A inconstitucionalidade ocorre, enfim, quando a medida é excessiva, injustificável, ou seja, não cabe na moldura da proporcionalidade (BONAVIDES, 2010, p. 398).

Cumpre, portanto, aplicar o princípio da proporcionalidade ao caso em análise. Inicia-se pela constatação de qual fim se almeja atingir. Trata-se do direito à vida, que restará protegido se acidentes futuros forem evitados graças a uma investigação eficaz e tempestiva do acidente pelo órgão SIPAER. A fim de que seja eficaz a investigação, é importante que o local seja preservado intocado até a chegada dos investigadores SIPAER, que assim poderão extrair da cena todas as informações possíveis.

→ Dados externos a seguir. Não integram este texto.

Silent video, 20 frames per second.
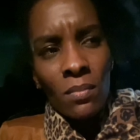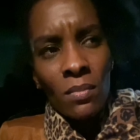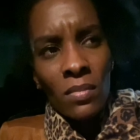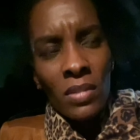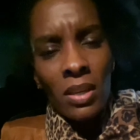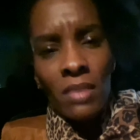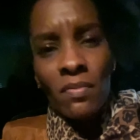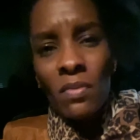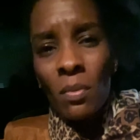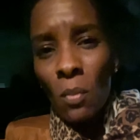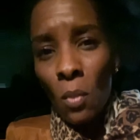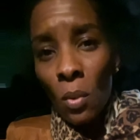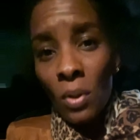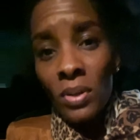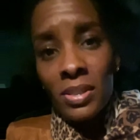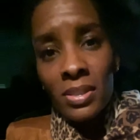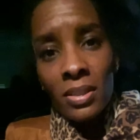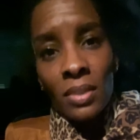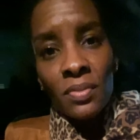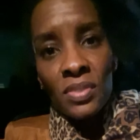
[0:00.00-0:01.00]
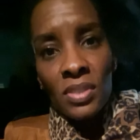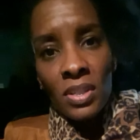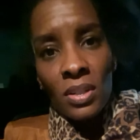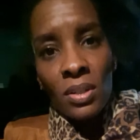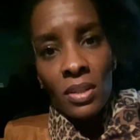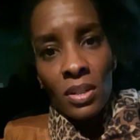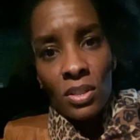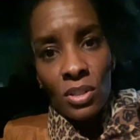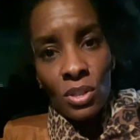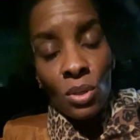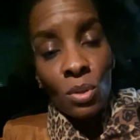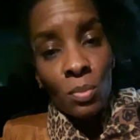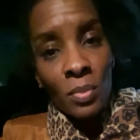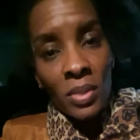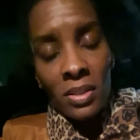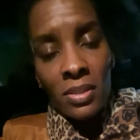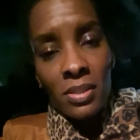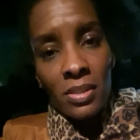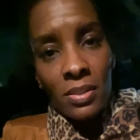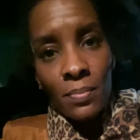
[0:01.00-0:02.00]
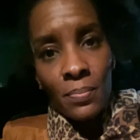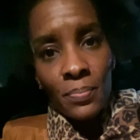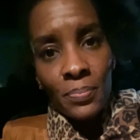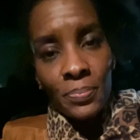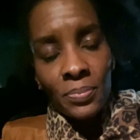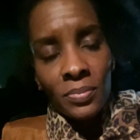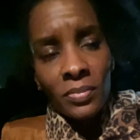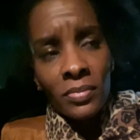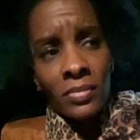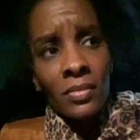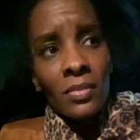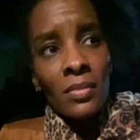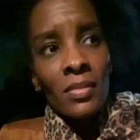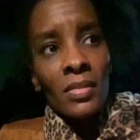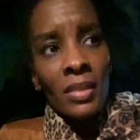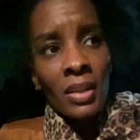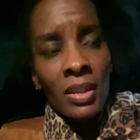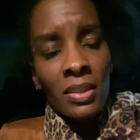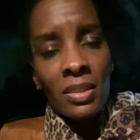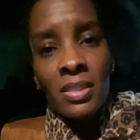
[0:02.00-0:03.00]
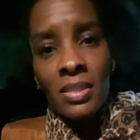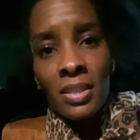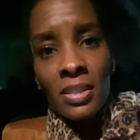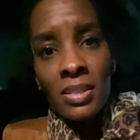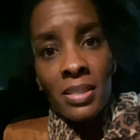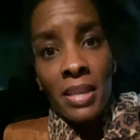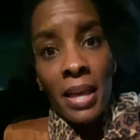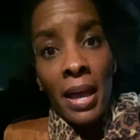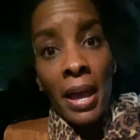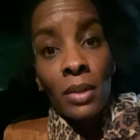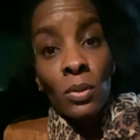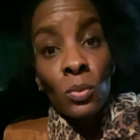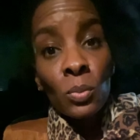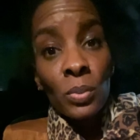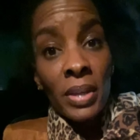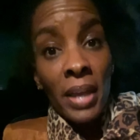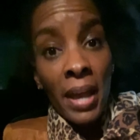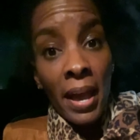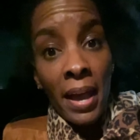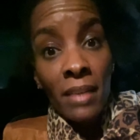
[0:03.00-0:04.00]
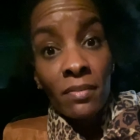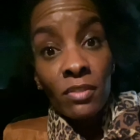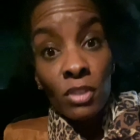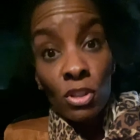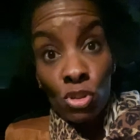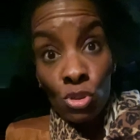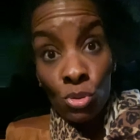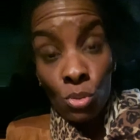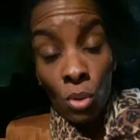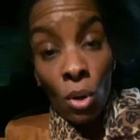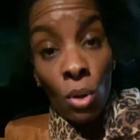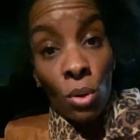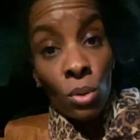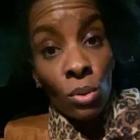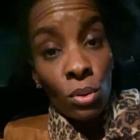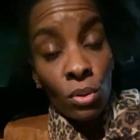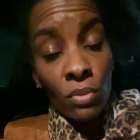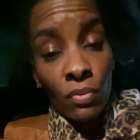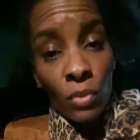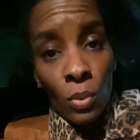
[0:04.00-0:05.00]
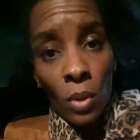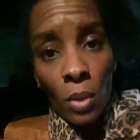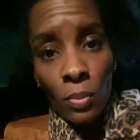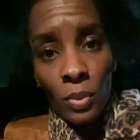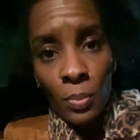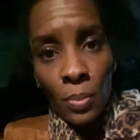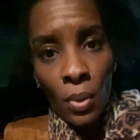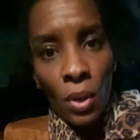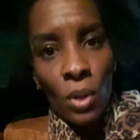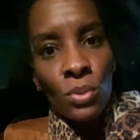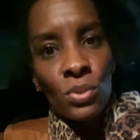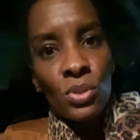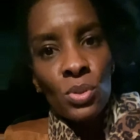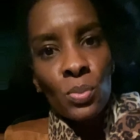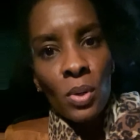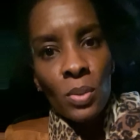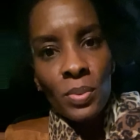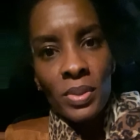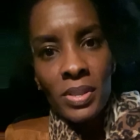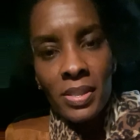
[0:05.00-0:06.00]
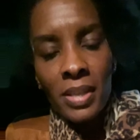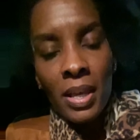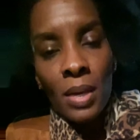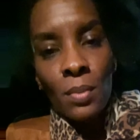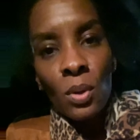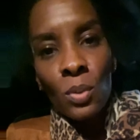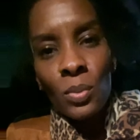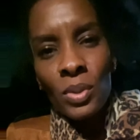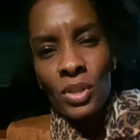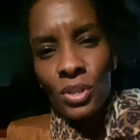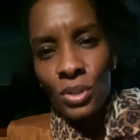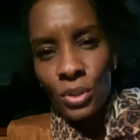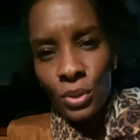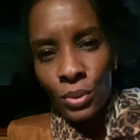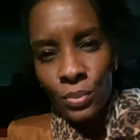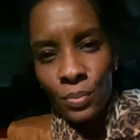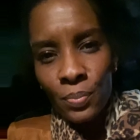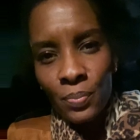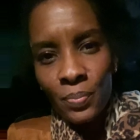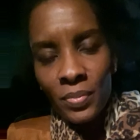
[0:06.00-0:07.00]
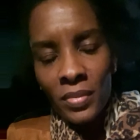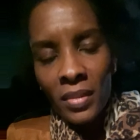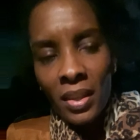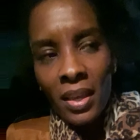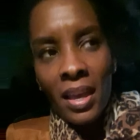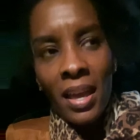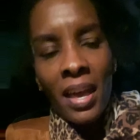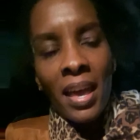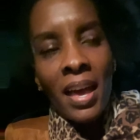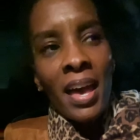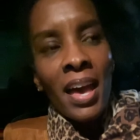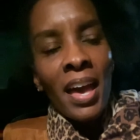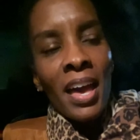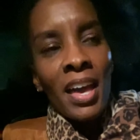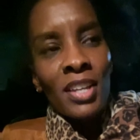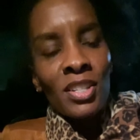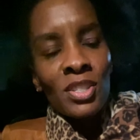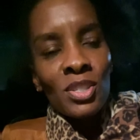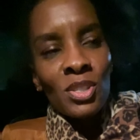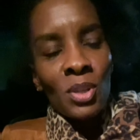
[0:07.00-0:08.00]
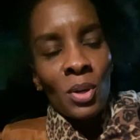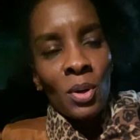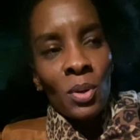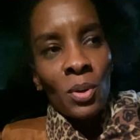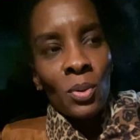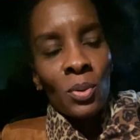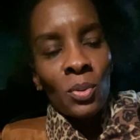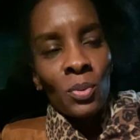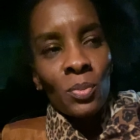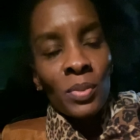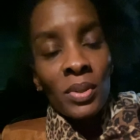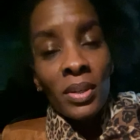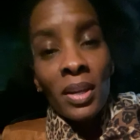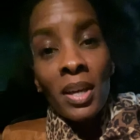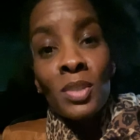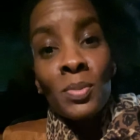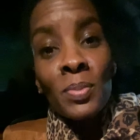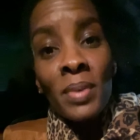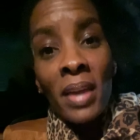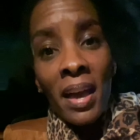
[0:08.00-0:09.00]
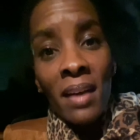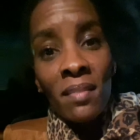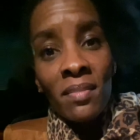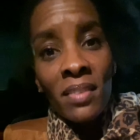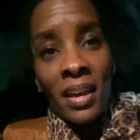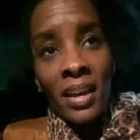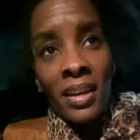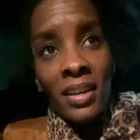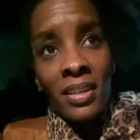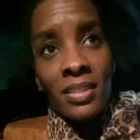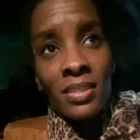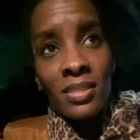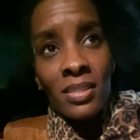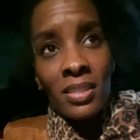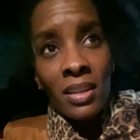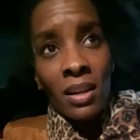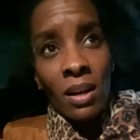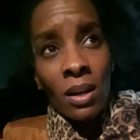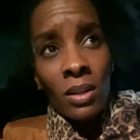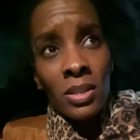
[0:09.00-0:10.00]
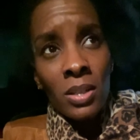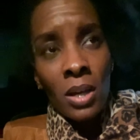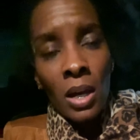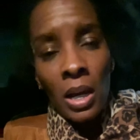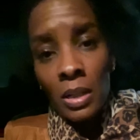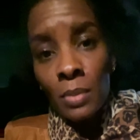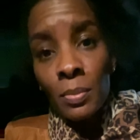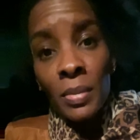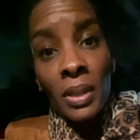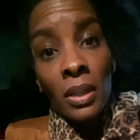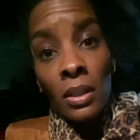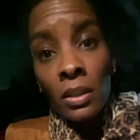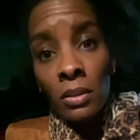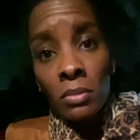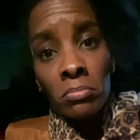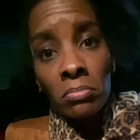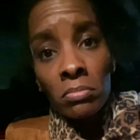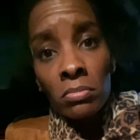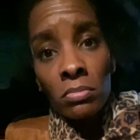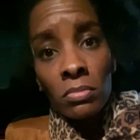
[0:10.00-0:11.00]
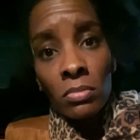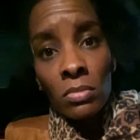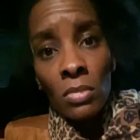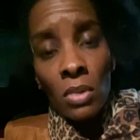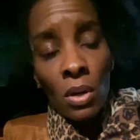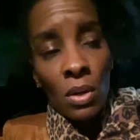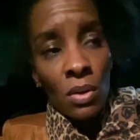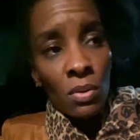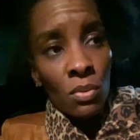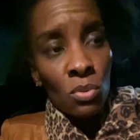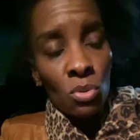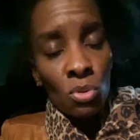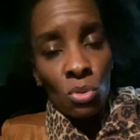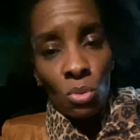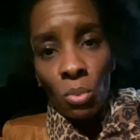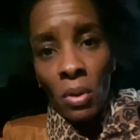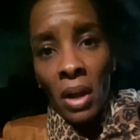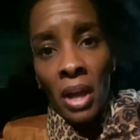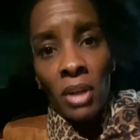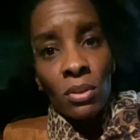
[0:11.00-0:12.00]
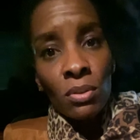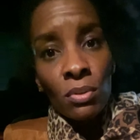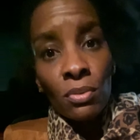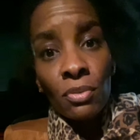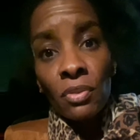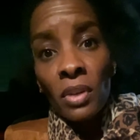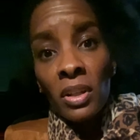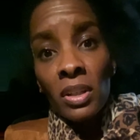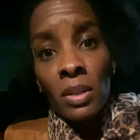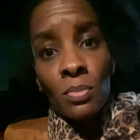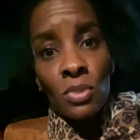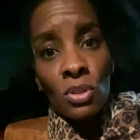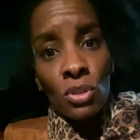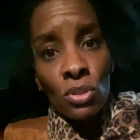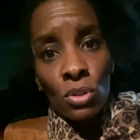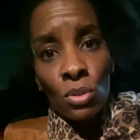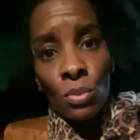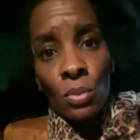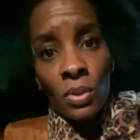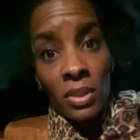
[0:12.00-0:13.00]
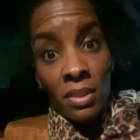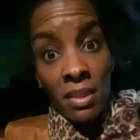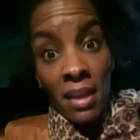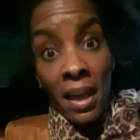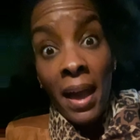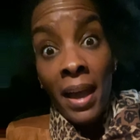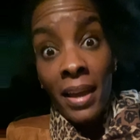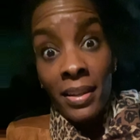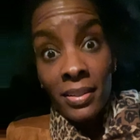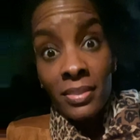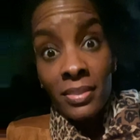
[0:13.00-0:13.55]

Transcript: even more self-centered as humans, in the sense that we have control over what we post, what we say, what we do. And so because we have that is the autonomy, the right or the freedom to do that,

A medida implementada pela Lei nº 12.970/2014, de condicionar o acesso de quem quer que seja à anuência da autoridade aeronáutica, é apta a alcançar esse objetivo. Se ninguém pode manipular, vasculhar ou remover os vestígios sem anuência da autoridade aeronáutica, fica garantida a sua preservação. A medida, assim, atende ao primeiro elemento da proporcionalidade, o elemento da aptidão.

O dispositivo, entretanto, não supera o teste do segundo critério, o da necessidade ou da medida menos nociva. Se o objetivo é garantir a efetividade da investigação SIPAER, basta que a cena do acidente encontre-se inalterada, e que os investigadores SIPAER tenham amplo acesso a ela. Para que esse fim seja atingido, não é necessário conceder à autoridade aeronáutica o poder para vetar o acesso dos peritos criminais aos vestígios, o que, como visto, atinge o princípio da inafastabilidade da jurisdição. Basta tão somente garantir que os vestígios não sejam modificados até que os investigadores SIPAER estejam no local e possam coletar as informações disponíveis quanto a sua disposição e condição. Uma norma desse tipo

garantiria, ao mesmo tempo, a eficácia da investigação SIPAER e a realização do exame pericial, de modo que nenhum dos princípios em suposta colisão teria que ser afastado.

Ora, não é por acaso que essa era justamente a disposição legal anterior à Lei nº 12.970/2014, consubstanciada no revogado artigo 89 do CBA, conforme analisado na seção 4.1.2 deste trabalho.

Assim, ainda que se considerem em colisão os princípios do direito à vida e da inafastabilidade da jurisdição, a restrição feita a princípio fundamental pelos artigos 88-N e 88-P, introduzidos pela Lei nº 12.970/2014, é desnecessária e, portanto, inconstitucional face ao princípio da proporcionalidade.